Because only the text is wanted, repeat the records below exactly and omit the pictures.

══ Records supplied ══

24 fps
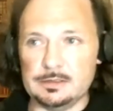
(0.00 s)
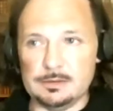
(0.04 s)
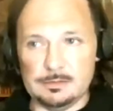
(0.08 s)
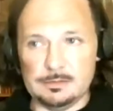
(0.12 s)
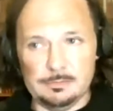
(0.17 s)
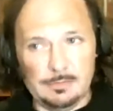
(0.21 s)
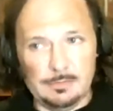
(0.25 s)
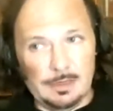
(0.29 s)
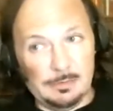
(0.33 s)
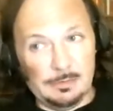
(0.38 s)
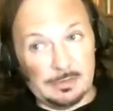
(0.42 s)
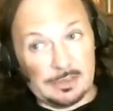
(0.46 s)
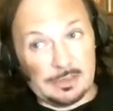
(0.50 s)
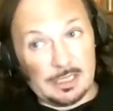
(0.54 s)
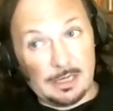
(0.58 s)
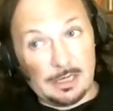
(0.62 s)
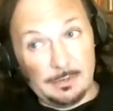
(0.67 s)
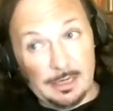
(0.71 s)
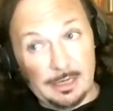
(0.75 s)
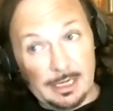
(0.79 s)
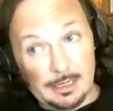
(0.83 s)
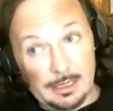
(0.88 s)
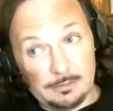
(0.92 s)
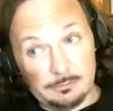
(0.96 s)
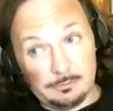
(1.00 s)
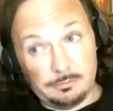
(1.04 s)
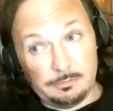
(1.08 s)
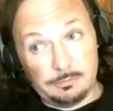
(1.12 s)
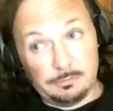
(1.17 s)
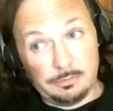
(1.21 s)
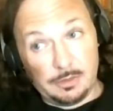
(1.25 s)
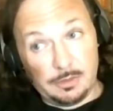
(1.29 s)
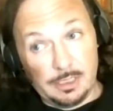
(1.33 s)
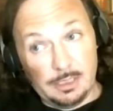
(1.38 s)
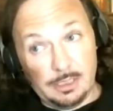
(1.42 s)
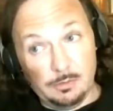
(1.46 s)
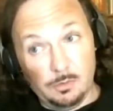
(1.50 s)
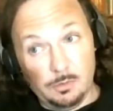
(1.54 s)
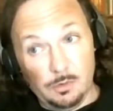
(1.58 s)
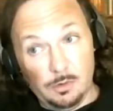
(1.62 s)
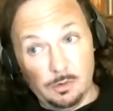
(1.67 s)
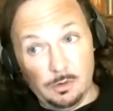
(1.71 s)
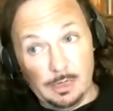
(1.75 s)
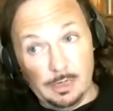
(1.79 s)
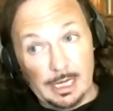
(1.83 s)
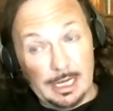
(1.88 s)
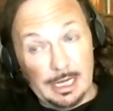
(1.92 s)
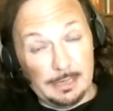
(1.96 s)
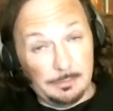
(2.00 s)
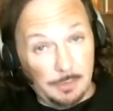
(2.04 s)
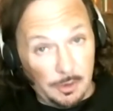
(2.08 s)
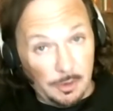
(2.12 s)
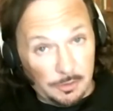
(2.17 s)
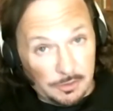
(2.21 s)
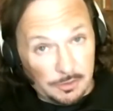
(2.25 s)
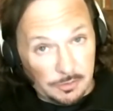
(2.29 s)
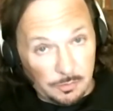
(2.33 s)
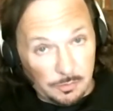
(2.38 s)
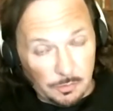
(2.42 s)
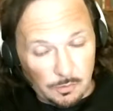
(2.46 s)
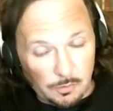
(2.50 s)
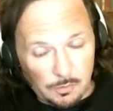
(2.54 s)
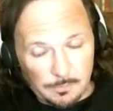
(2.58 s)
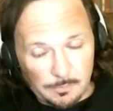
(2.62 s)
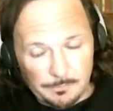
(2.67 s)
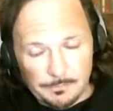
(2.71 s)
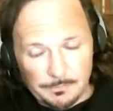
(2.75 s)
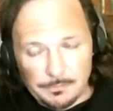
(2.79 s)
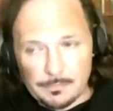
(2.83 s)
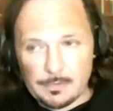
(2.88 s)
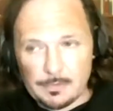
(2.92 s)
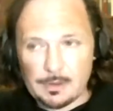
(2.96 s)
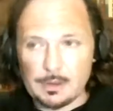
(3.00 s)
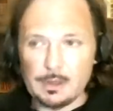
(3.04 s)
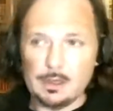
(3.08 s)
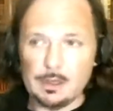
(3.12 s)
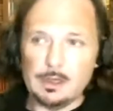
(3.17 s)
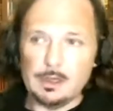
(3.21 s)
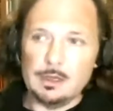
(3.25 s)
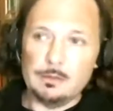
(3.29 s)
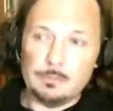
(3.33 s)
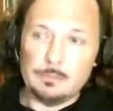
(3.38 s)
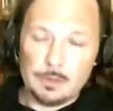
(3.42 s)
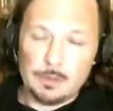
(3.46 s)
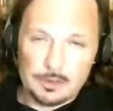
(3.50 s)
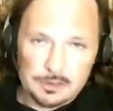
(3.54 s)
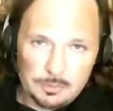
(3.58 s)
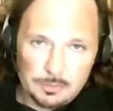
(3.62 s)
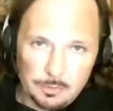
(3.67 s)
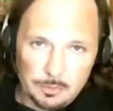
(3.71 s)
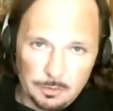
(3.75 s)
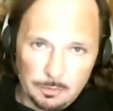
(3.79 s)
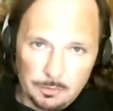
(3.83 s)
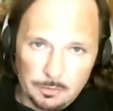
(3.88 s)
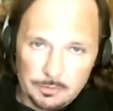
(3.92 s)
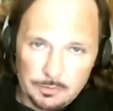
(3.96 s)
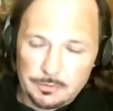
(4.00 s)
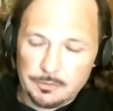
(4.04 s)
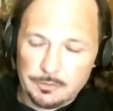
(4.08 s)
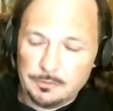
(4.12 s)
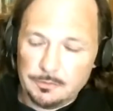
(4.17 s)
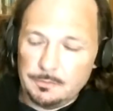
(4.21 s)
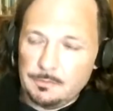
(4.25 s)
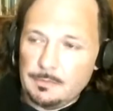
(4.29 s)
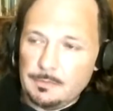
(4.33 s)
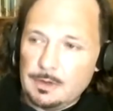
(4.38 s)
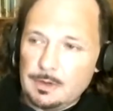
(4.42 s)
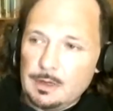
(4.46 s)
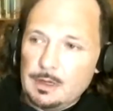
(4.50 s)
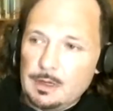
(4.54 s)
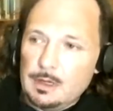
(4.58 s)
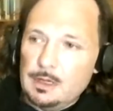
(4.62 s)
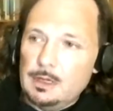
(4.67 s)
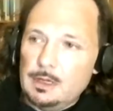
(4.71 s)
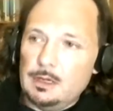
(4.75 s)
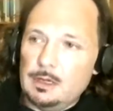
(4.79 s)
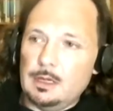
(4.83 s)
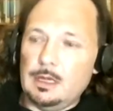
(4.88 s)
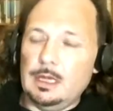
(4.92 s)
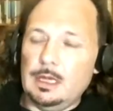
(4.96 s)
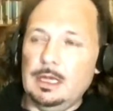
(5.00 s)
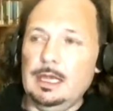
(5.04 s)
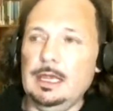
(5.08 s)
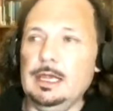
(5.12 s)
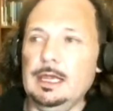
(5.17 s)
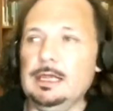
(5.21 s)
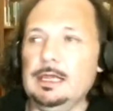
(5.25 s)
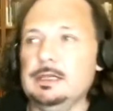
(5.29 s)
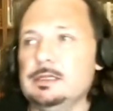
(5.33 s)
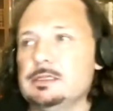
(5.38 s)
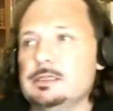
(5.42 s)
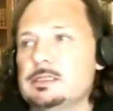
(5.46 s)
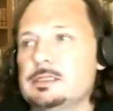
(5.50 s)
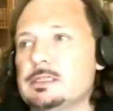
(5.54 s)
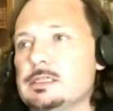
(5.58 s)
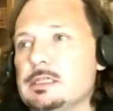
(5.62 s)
members come out pre-war and post-war, post-World War II. And,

═══

## The completed task
24 fps
(0.00 s)
(0.04 s)
(0.08 s)
(0.12 s)
(0.17 s)
(0.21 s)
(0.25 s)
(0.29 s)
(0.33 s)
(0.38 s)
(0.42 s)
(0.46 s)
(0.50 s)
(0.54 s)
(0.58 s)
(0.62 s)
(0.67 s)
(0.71 s)
(0.75 s)
(0.79 s)
(0.83 s)
(0.88 s)
(0.92 s)
(0.96 s)
(1.00 s)
(1.04 s)
(1.08 s)
(1.12 s)
(1.17 s)
(1.21 s)
(1.25 s)
(1.29 s)
(1.33 s)
(1.38 s)
(1.42 s)
(1.46 s)
(1.50 s)
(1.54 s)
(1.58 s)
(1.62 s)
(1.67 s)
(1.71 s)
(1.75 s)
(1.79 s)
(1.83 s)
(1.88 s)
(1.92 s)
(1.96 s)
(2.00 s)
(2.04 s)
(2.08 s)
(2.12 s)
(2.17 s)
(2.21 s)
(2.25 s)
(2.29 s)
(2.33 s)
(2.38 s)
(2.42 s)
(2.46 s)
(2.50 s)
(2.54 s)
(2.58 s)
(2.62 s)
(2.67 s)
(2.71 s)
(2.75 s)
(2.79 s)
(2.83 s)
(2.88 s)
(2.92 s)
(2.96 s)
(3.00 s)
(3.04 s)
(3.08 s)
(3.12 s)
(3.17 s)
(3.21 s)
(3.25 s)
(3.29 s)
(3.33 s)
(3.38 s)
(3.42 s)
(3.46 s)
(3.50 s)
(3.54 s)
(3.58 s)
(3.62 s)
(3.67 s)
(3.71 s)
(3.75 s)
(3.79 s)
(3.83 s)
(3.88 s)
(3.92 s)
(3.96 s)
(4.00 s)
(4.04 s)
(4.08 s)
(4.12 s)
(4.17 s)
(4.21 s)
(4.25 s)
(4.29 s)
(4.33 s)
(4.38 s)
(4.42 s)
(4.46 s)
(4.50 s)
(4.54 s)
(4.58 s)
(4.62 s)
(4.67 s)
(4.71 s)
(4.75 s)
(4.79 s)
(4.83 s)
(4.88 s)
(4.92 s)
(4.96 s)
(5.00 s)
(5.04 s)
(5.08 s)
(5.12 s)
(5.17 s)
(5.21 s)
(5.25 s)
(5.29 s)
(5.33 s)
(5.38 s)
(5.42 s)
(5.46 s)
(5.50 s)
(5.54 s)
(5.58 s)
(5.62 s)
members come out pre-war and post-war, post-World War II. And,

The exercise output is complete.